As well as being based on LaMotta’s autobiography, Scorsese’s film took inspiration from Mark Robson’s Champion (1949) with Kirk Douglas, and Jean-Pierre Melville’s Magnet of Doom (1963) with Jean-Paul Belmondo. But the sheer brio and kinetic energy of those nightmarish boxing scenes are utterly unique, like no boxing movie before or since. Maybe the sport itself was outclassed by this film’s despairing beauty.

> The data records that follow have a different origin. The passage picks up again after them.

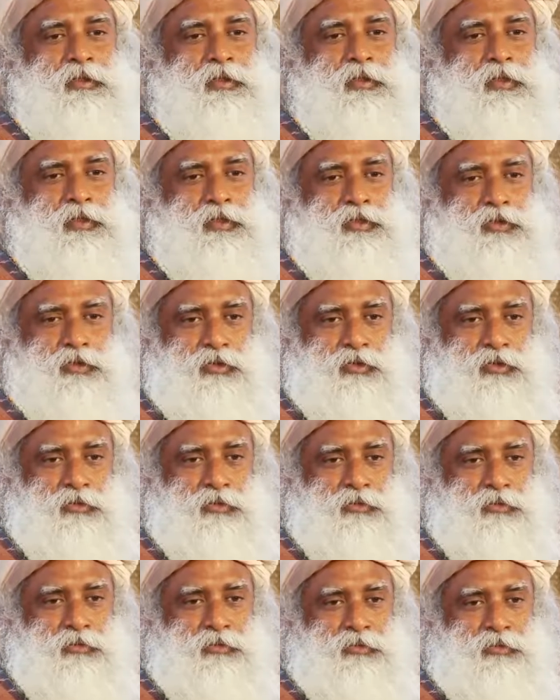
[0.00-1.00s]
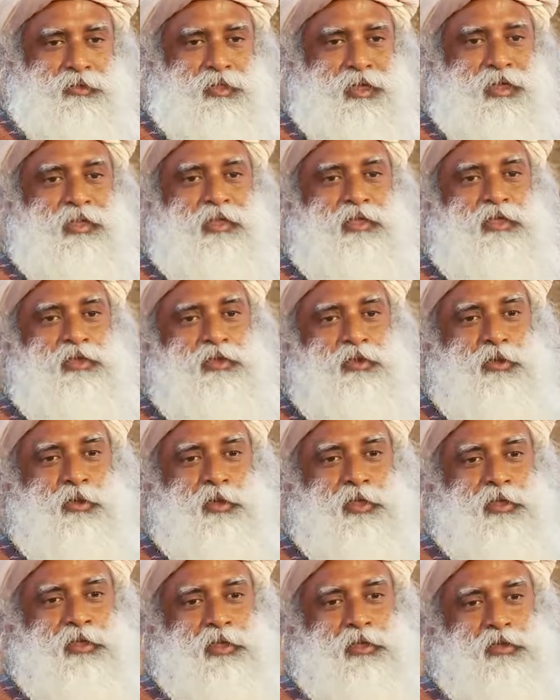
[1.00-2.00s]
It should tell the
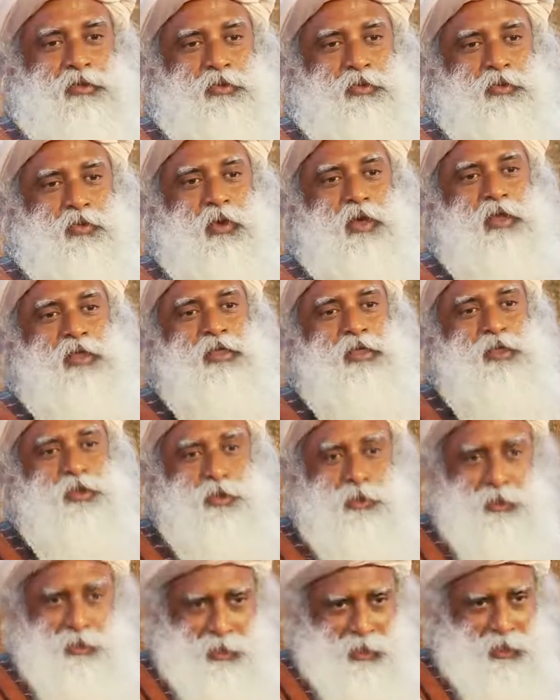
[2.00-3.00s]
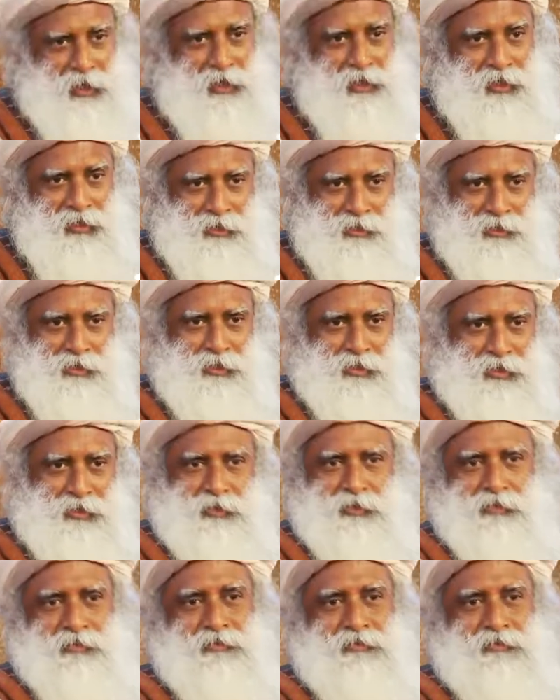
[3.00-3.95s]
story that you want it to tell, isn't it?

The “dive” scene is at the very centre of the film’s meaning. LaMotta, like so many fighters before him, has to deliberately throw a fight so that the mob grandees, who have bet heavily on his unfancied opponent at long odds, will win big and reward him with a shot at the title. But it is a desperately risky business: the promised title shot may not materialise and his career momentum might stall, ending in the Palookaville of defeat: which is of course Brando’s sad fate in On the Waterfront. De Niro shows how LaMotta’s pride will not let him lose convincingly; he can’t and won’t go down. The crowd jeers at this obvious corruption and in his dressing room LaMotta bursts into tears like a little boy. But that is the point: in the emotional ritual of abuse, LaMotta has to be humiliated, mutilated like a gelding, shown who’s boss, and bend the knee to his mob bosses. This is masculinity’s theatre of cruelty.

When I first saw Raging Bull, I came out of the cinema simultaneously exhausted and yet supercharged with energy, as if I could throw buses across the street. It still makes me feel like that.

• Raging Bull is released on 14 April in UK cinemas, and screening now in select Australian cinemas.